* [Records to use]:
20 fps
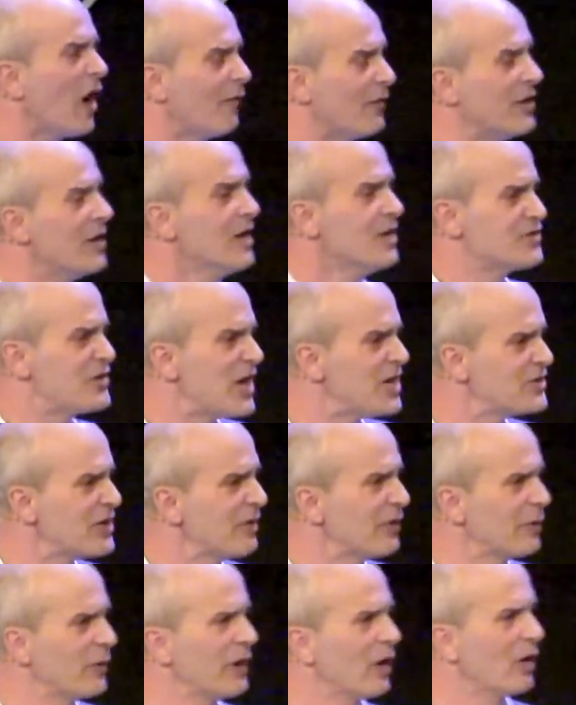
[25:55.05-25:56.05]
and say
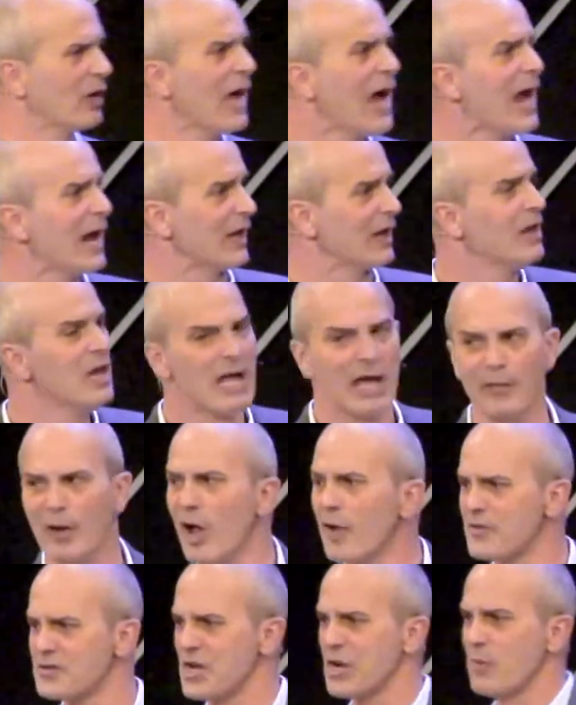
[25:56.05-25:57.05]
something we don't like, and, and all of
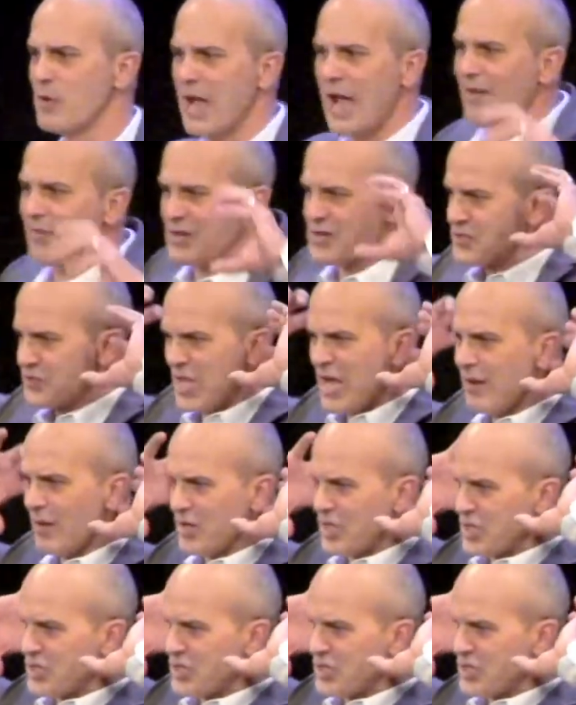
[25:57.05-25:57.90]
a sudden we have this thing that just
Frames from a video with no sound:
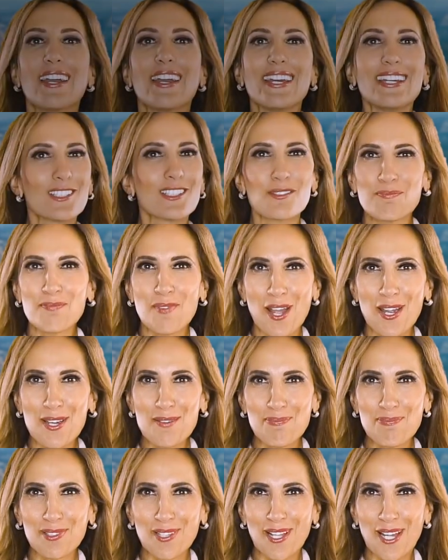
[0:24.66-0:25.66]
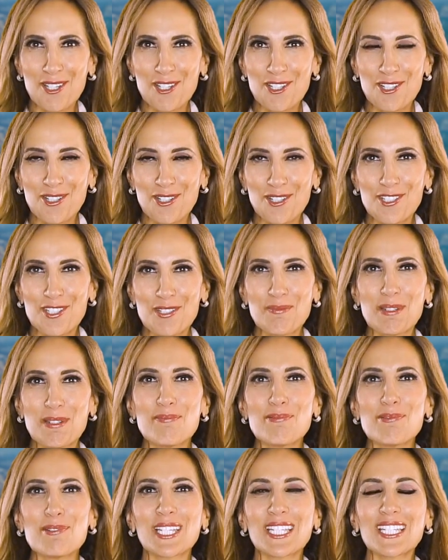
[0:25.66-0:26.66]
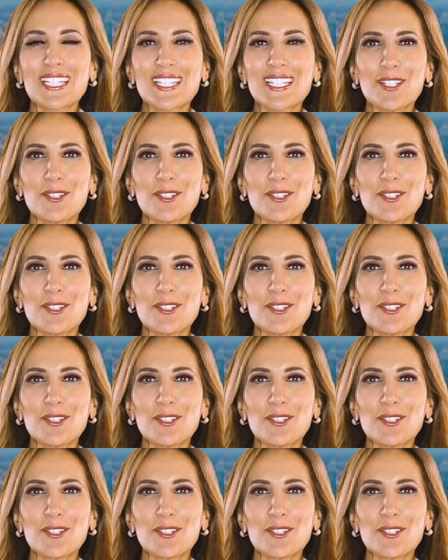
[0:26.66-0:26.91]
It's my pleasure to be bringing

* [Exercise requirements]: Each line of the data should be printed again exactly. Please leave pictures out.

* [Solution to this task]:
20 fps
[25:55.05-25:56.05]
and say
[25:56.05-25:57.05]
something we don't like, and, and all of
[25:57.05-25:57.90]
a sudden we have this thing that just
Frames from a video with no sound:
[0:24.66-0:25.66]
[0:25.66-0:26.66]
[0:26.66-0:26.91]
It's my pleasure to be bringing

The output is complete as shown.